Strong convexity

Strong convexity is one of the most important concepts in optimization, especially for guaranteeing a linear convergence rate of many gradient decent based algorithms. In this post, which is mainly based on my course project report, I would like to present some useful results on strong convexity.

Let’s us first begin with the definition.

A differentiable function \(f\) is strongly convex if

\[f(y)\ge f(x)+\nabla f(x)^T(y-x)+\frac{\mu}{2}\lVert y-x \rVert^2 \tag{1}\label{eq:def}\]

for some \(\mu > 0\) and all \(x, y\).

Note: Strong convexity doesn’t necessarily require the function to be differentiable, and the gradient is replaced by the sub-gradient when the function is non-smooth.

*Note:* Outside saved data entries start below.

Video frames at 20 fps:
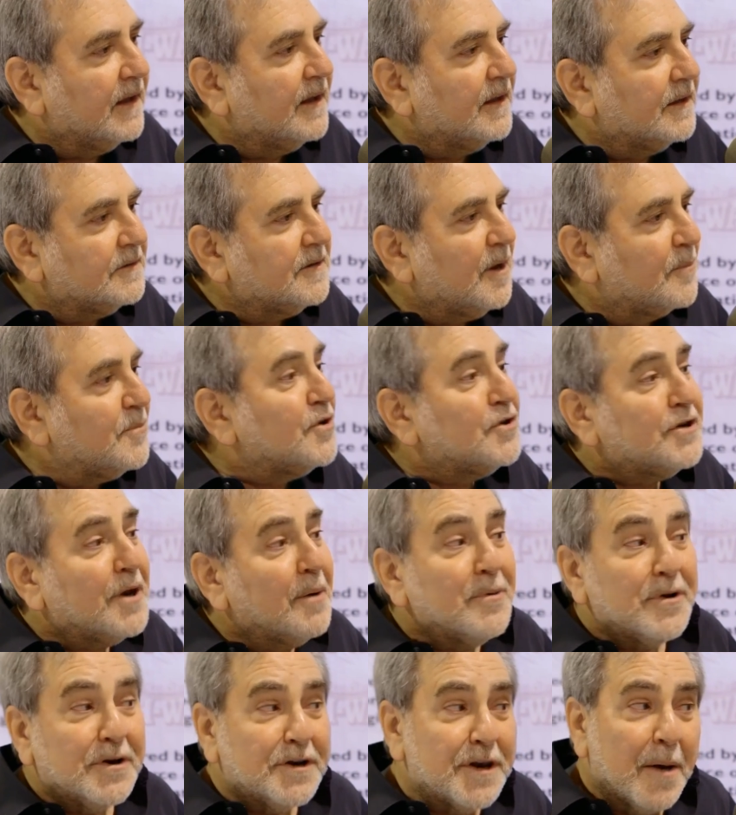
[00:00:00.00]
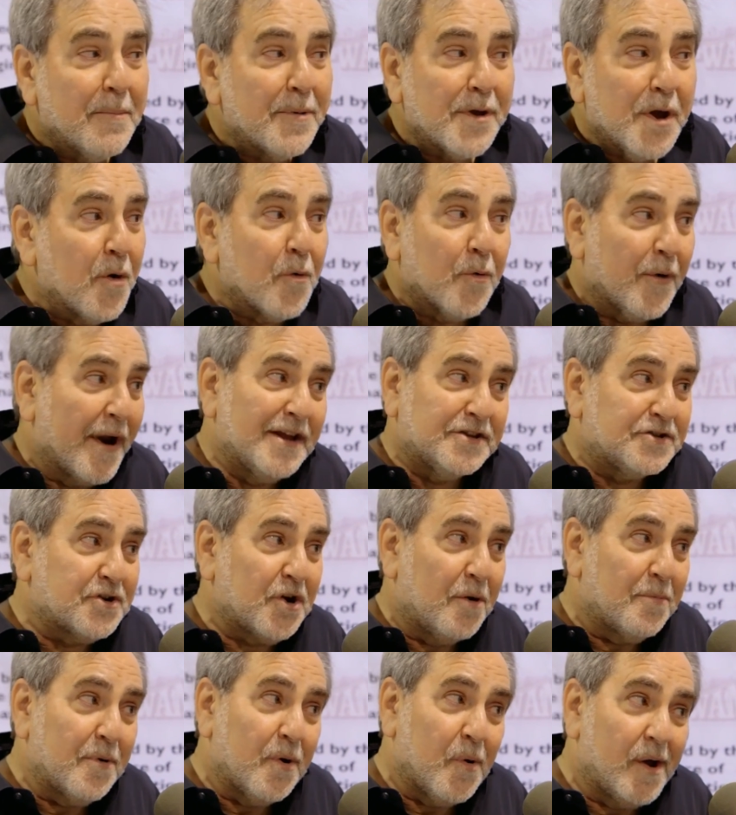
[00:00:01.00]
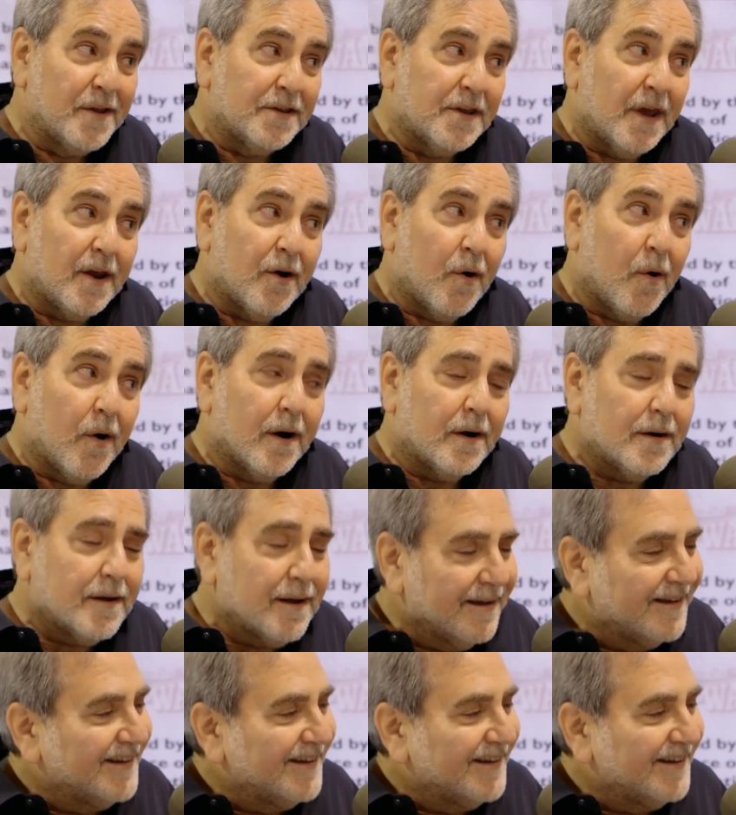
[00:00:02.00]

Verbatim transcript: uh, w w w dot rancho obi wan dot org.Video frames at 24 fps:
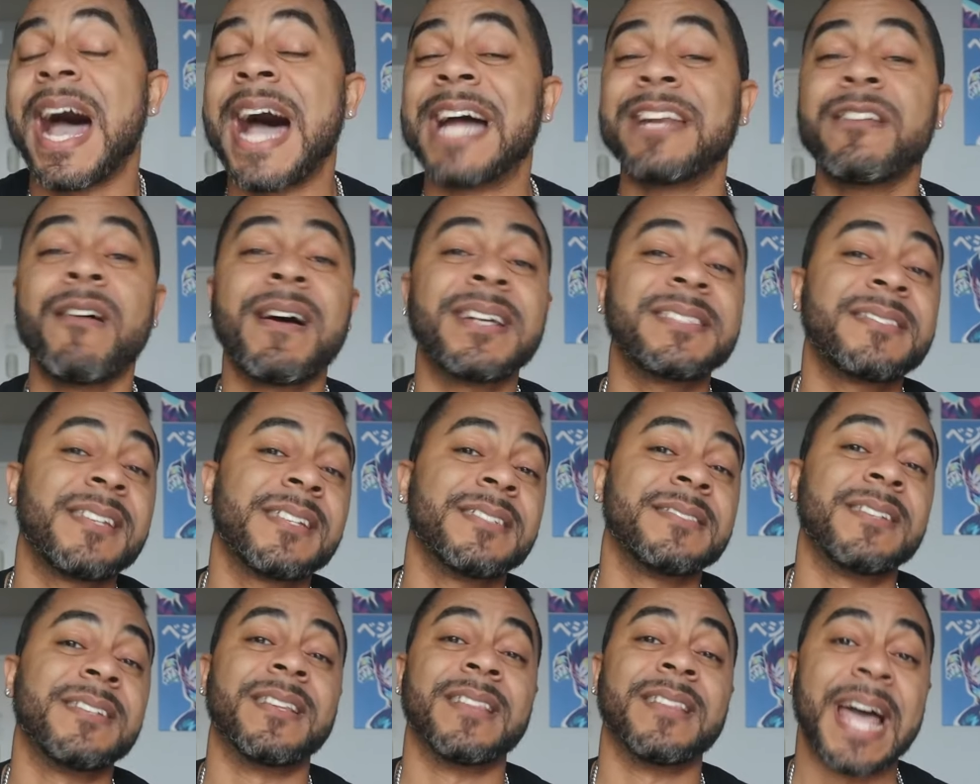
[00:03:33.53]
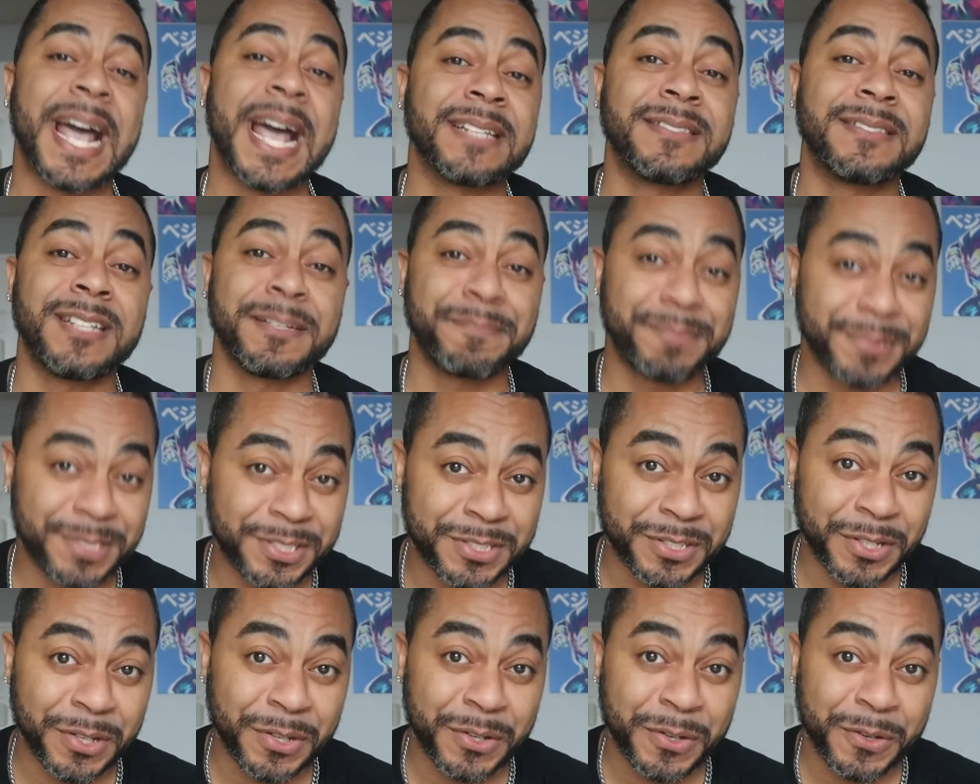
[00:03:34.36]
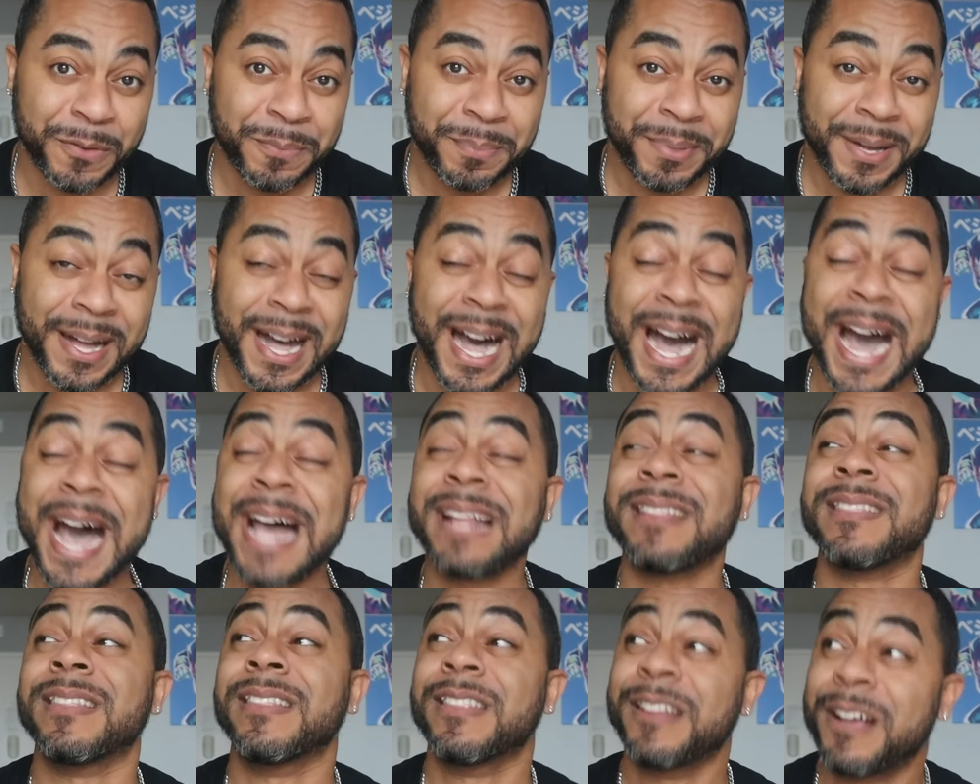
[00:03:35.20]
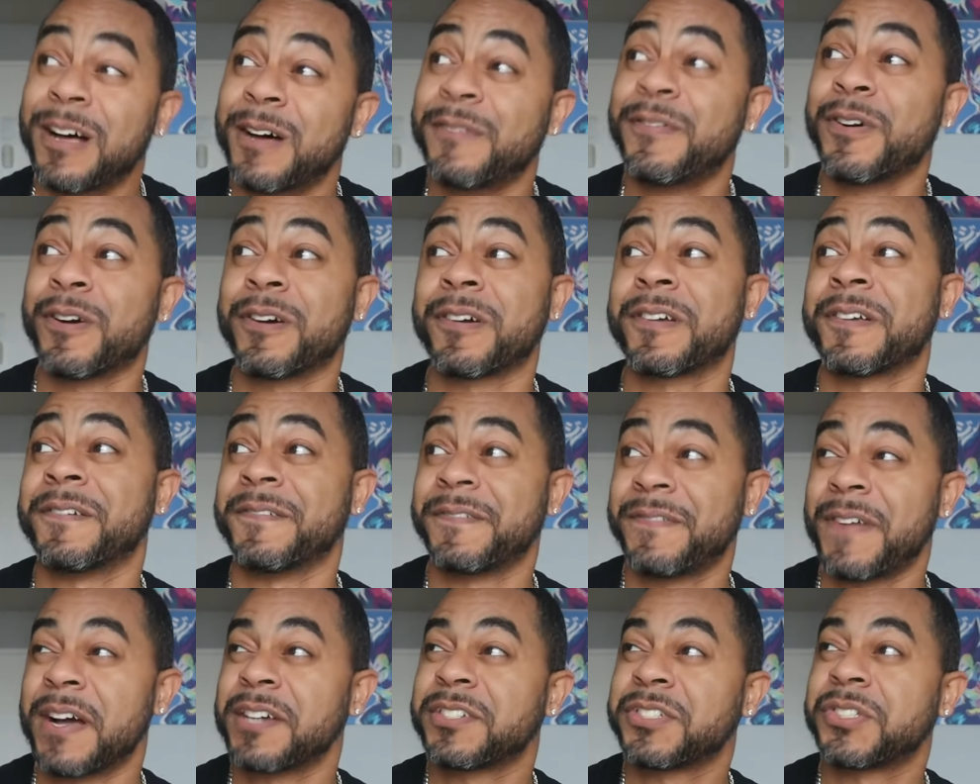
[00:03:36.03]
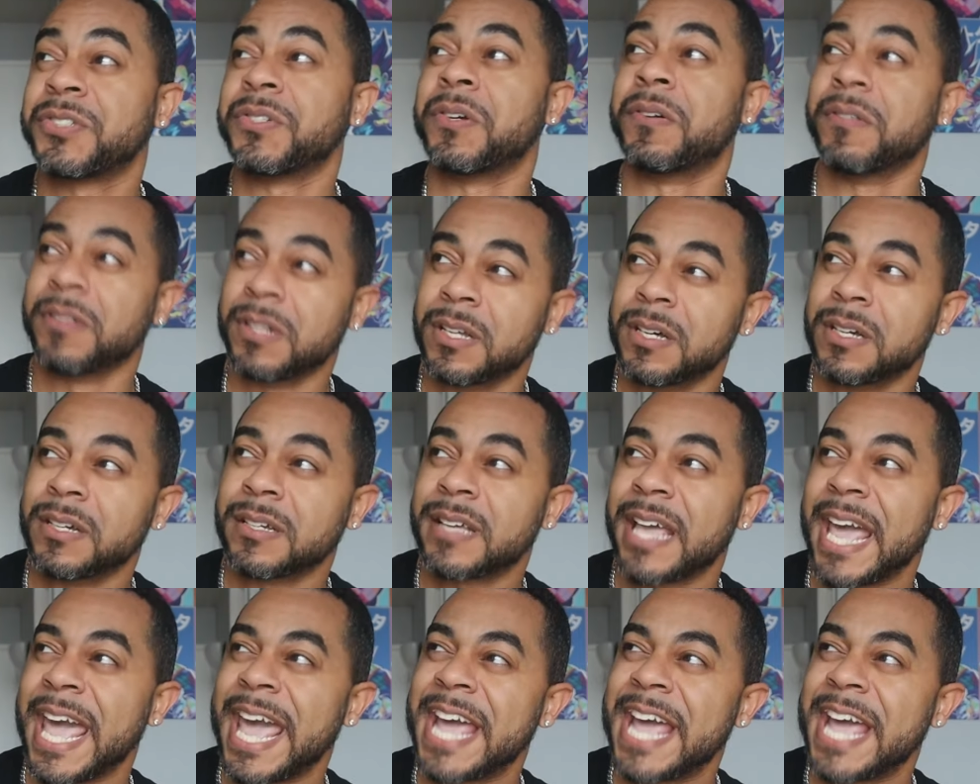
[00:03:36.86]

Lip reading: I know I said in the last episode, but I love her confessional look,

Intuitively speaking, strong convexity means that there exists a quadratic lower bound on the growth of the function. This directly implies that a strong convex function is strictly convex since the quadratic lower bound growth is of course strictly grater than the linear growth.

Although the definition in \(\eqref{eq:def}\) is commonly used, it would be quite useful for us to note that there are several equivalent conditions for strong convexity.

Equivalent Conditions of Strong Convexity

The following proposition gives equivalent conditions for strong convexity. The key insight behind this result and its proof is that we can relate a strongly-convex function (\(e.g., f(x)\)) to another convex function (\(e.g., g(x)\)), which enables us to apply the equivalent conditions for a convex function to obtain the result.

Proposition The following conditions are all equivalent to the condition that a differentiable function \(f\) is strongly-convex with constant \(\mu > 0\). \(\begin{align} &(i)~f(y)\ge f(x)+\nabla f(x)^T(y-x)+\frac{\mu}{2}\lVert y-x \rVert^2,~\forall x, y.\\ &(ii)~g(x) = f(x)-\frac{\mu}{2}\lVert x \rVert^2~\text{is convex},~\forall x.\\ &(iii)~(\nabla f(x) - \nabla f(y))^T(x-y) \ge \mu \lVert x-y\rVert^2,~\forall x, y.\\ &(iv)~f(\alpha x+ (1-\alpha) y) \le \alpha f(x) + (1-\alpha) f(y) - \frac{\alpha (1-\alpha)\mu}{2}\Vert x-y\rVert^2,~\alpha \in [0,1].\\ \end{align}\)

Proof:

\((i) \equiv (ii):\) It follows from the first-order condition for convexity of \(g(x)\), i.e., \(g(x)\) is convex if and only if \(g(y)\ge g(x) + \nabla g(x)^T(y-x),~\forall x,y.\)

\((ii) \equiv (iii):\) It follows from the monotone gradient condition for convexity of \(g(x)\), i.e., \(g(x)\) is convex if and only if \((\nabla g(x) - \nabla g(y))^T(x-y) \ge 0,~\forall x,y.\)

\((ii) \equiv (iv):\) It simply follows from the definition of convexity, i.e., \(g(x)\) is convex if \(g(\alpha x+ (1-\alpha) y) \le \alpha g(x) + (1-\alpha) g(y), ~\forall x,y, \alpha\in [0,1].\) \(\tag*{$\Box$}\)

Note: The equivalence still holds for non-smooth function with gradient replaced by sub-gradient. For a proof, please refer to Lemma 1 of the note.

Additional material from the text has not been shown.